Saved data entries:
-- Opening Marker --
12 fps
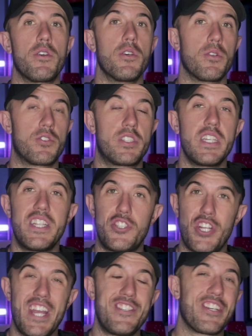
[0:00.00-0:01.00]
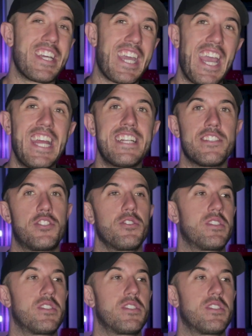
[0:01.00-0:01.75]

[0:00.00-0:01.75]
You'll see the change in cadence.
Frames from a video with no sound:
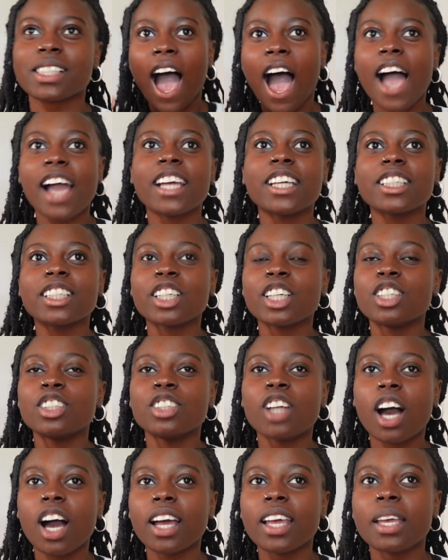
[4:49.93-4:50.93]
I could
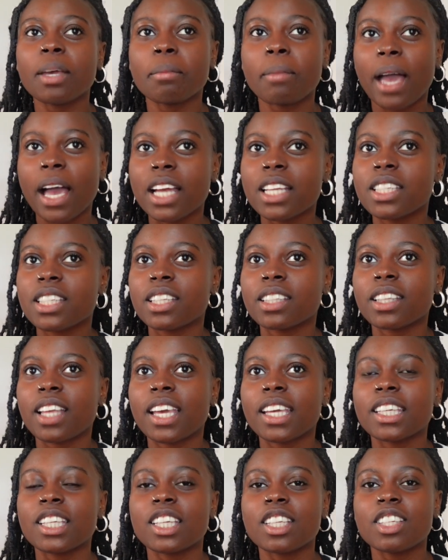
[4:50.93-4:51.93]
not imagine
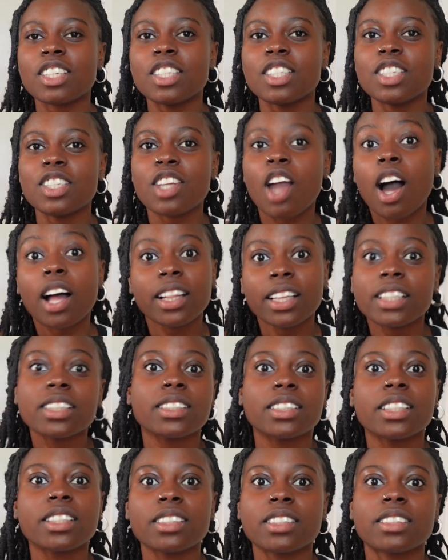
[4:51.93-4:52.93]
like not
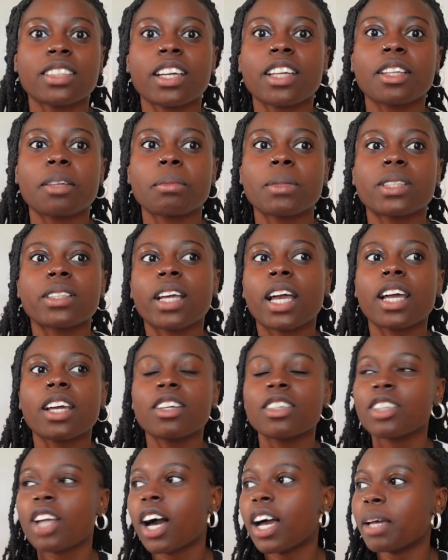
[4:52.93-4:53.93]
listening to secular music. I could
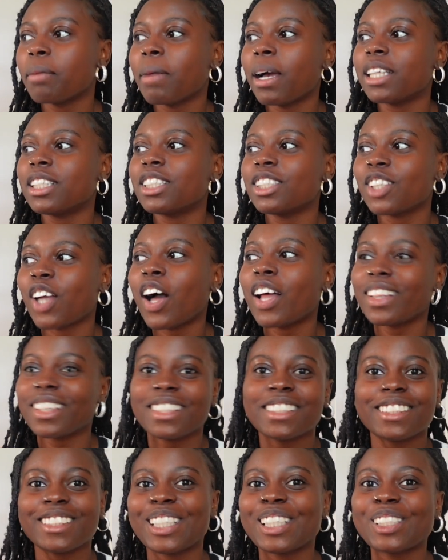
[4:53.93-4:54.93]
not imagine not
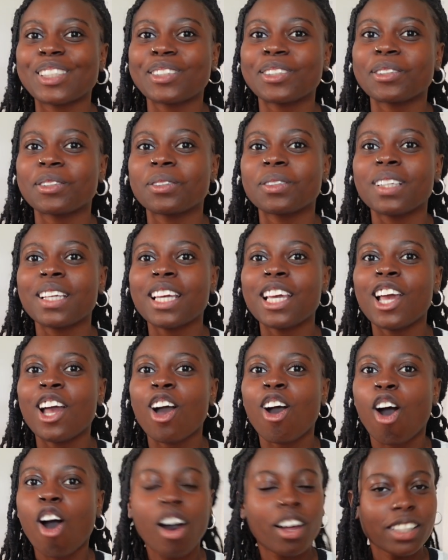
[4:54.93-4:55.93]
listening to
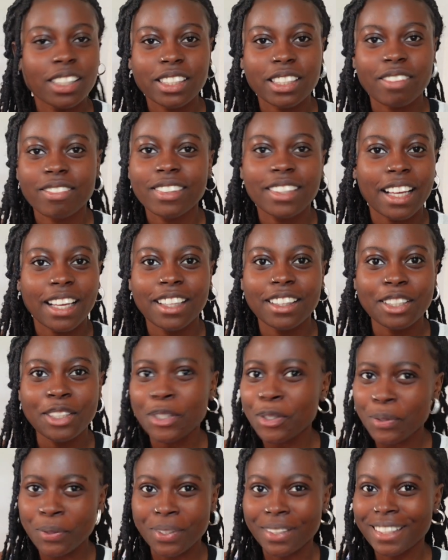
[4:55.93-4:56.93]
all the stuff that I
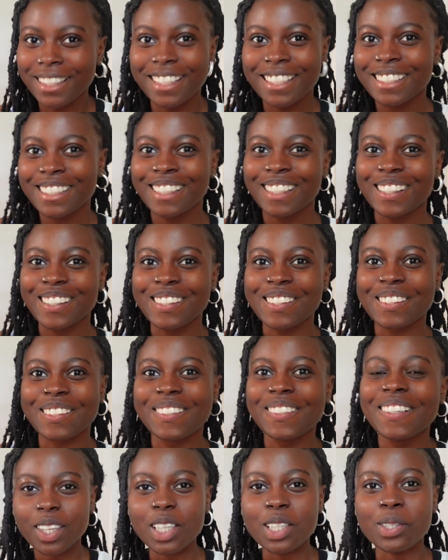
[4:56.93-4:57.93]
used to listen to.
-- Closing Marker --
Within the entries above, the lines from the one with "[0:00.00-0:01.00]" through the final line are to be printed exactly, with the pictures removed.

**RESPONSE TO THE TASK**:
[0:00.00-0:01.00]
[0:01.00-0:01.75]

[0:00.00-0:01.75]
You'll see the change in cadence.
Frames from a video with no sound:
[4:49.93-4:50.93]
I could
[4:50.93-4:51.93]
not imagine
[4:51.93-4:52.93]
like not
[4:52.93-4:53.93]
listening to secular music. I could
[4:53.93-4:54.93]
not imagine not
[4:54.93-4:55.93]
listening to
[4:55.93-4:56.93]
all the stuff that I
[4:56.93-4:57.93]
used to listen to.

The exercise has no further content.